(Items from a data source)
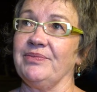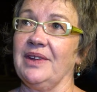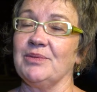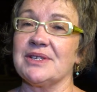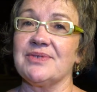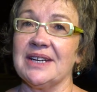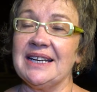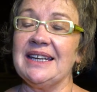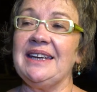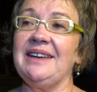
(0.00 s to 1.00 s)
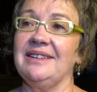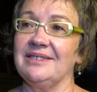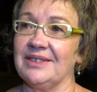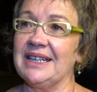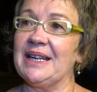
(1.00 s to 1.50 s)
it was really,
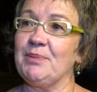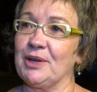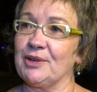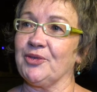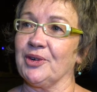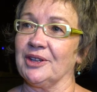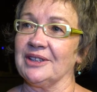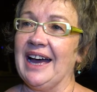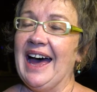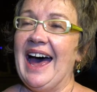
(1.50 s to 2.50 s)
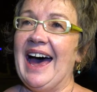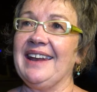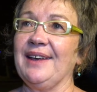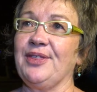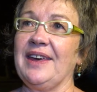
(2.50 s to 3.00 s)
really beautiful.
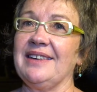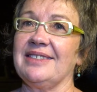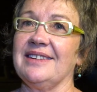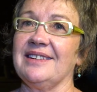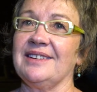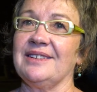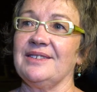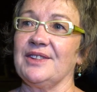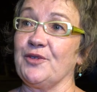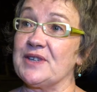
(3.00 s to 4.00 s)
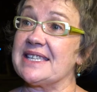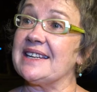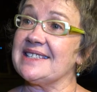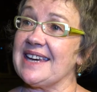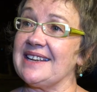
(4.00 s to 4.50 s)
And I think the
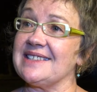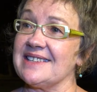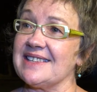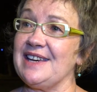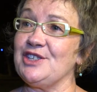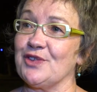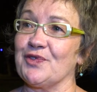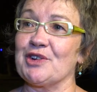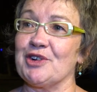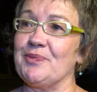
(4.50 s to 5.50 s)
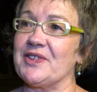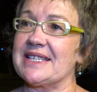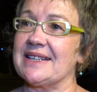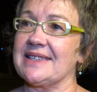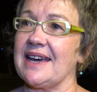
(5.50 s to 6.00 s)
facilitators, each of the group
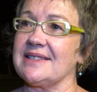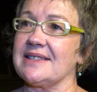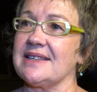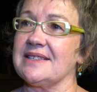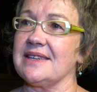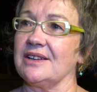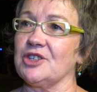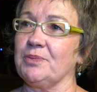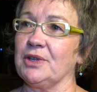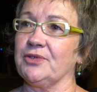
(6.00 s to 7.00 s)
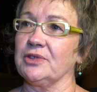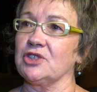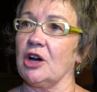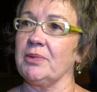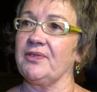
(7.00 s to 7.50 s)
facilitators, did such a beautiful
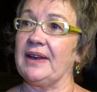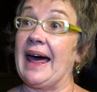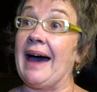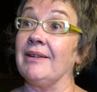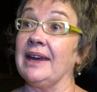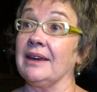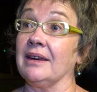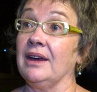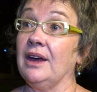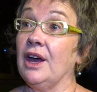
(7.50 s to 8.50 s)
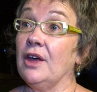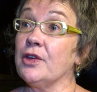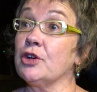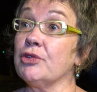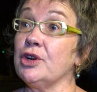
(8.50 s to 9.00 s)
job of allowing
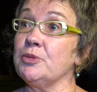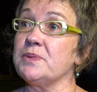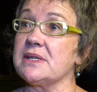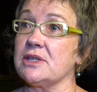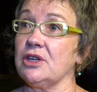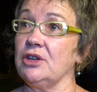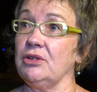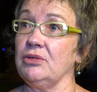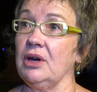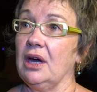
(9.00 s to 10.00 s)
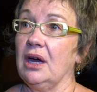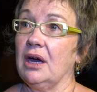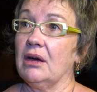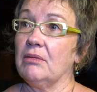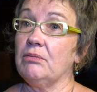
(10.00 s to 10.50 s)
the groups to
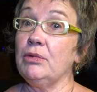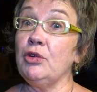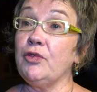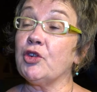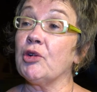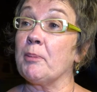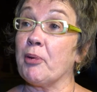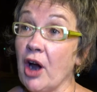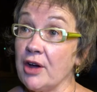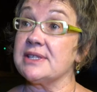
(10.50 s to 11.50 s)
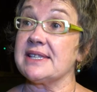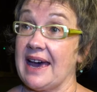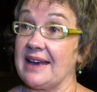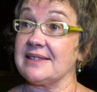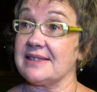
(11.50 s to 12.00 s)
move through a
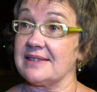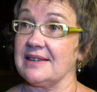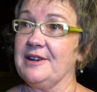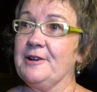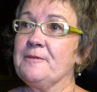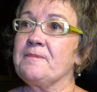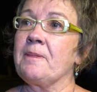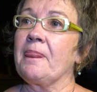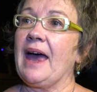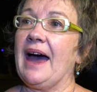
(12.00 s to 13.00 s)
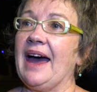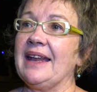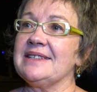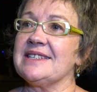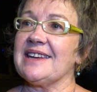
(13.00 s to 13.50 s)
process
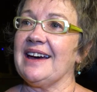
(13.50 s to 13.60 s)
and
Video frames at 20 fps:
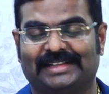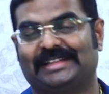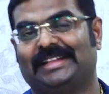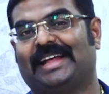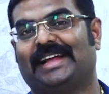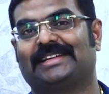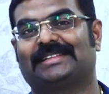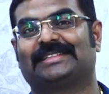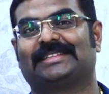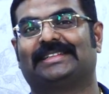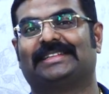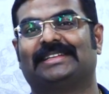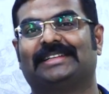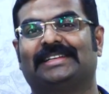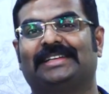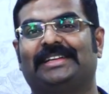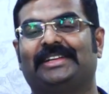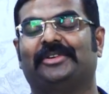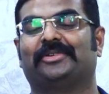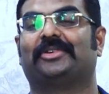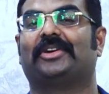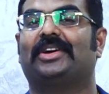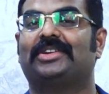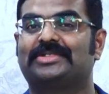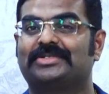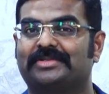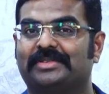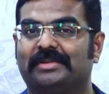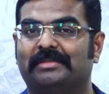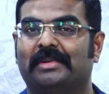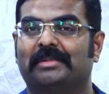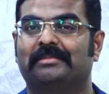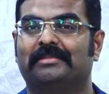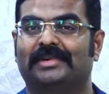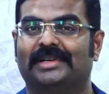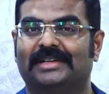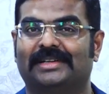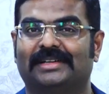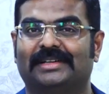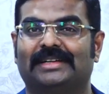that you got to
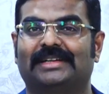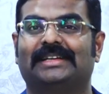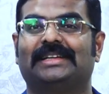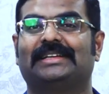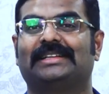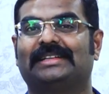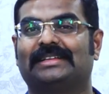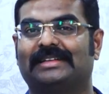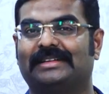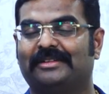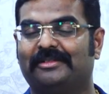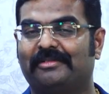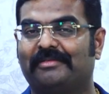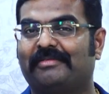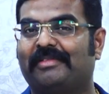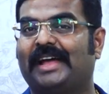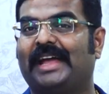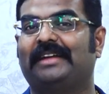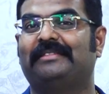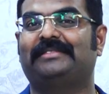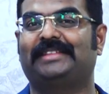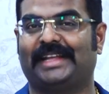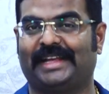remember 5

§ Problem statement
Every line from the one containing "(7.00 s to 7.50 s)" through the end of the entries above is to be copied exactly; pictures are to be left out.

§ Result
(7.00 s to 7.50 s)
facilitators, did such a beautiful
(7.50 s to 8.50 s)
(8.50 s to 9.00 s)
job of allowing
(9.00 s to 10.00 s)
(10.00 s to 10.50 s)
the groups to
(10.50 s to 11.50 s)
(11.50 s to 12.00 s)
move through a
(12.00 s to 13.00 s)
(13.00 s to 13.50 s)
process
(13.50 s to 13.60 s)
and
Video frames at 20 fps:
that you got to
remember 5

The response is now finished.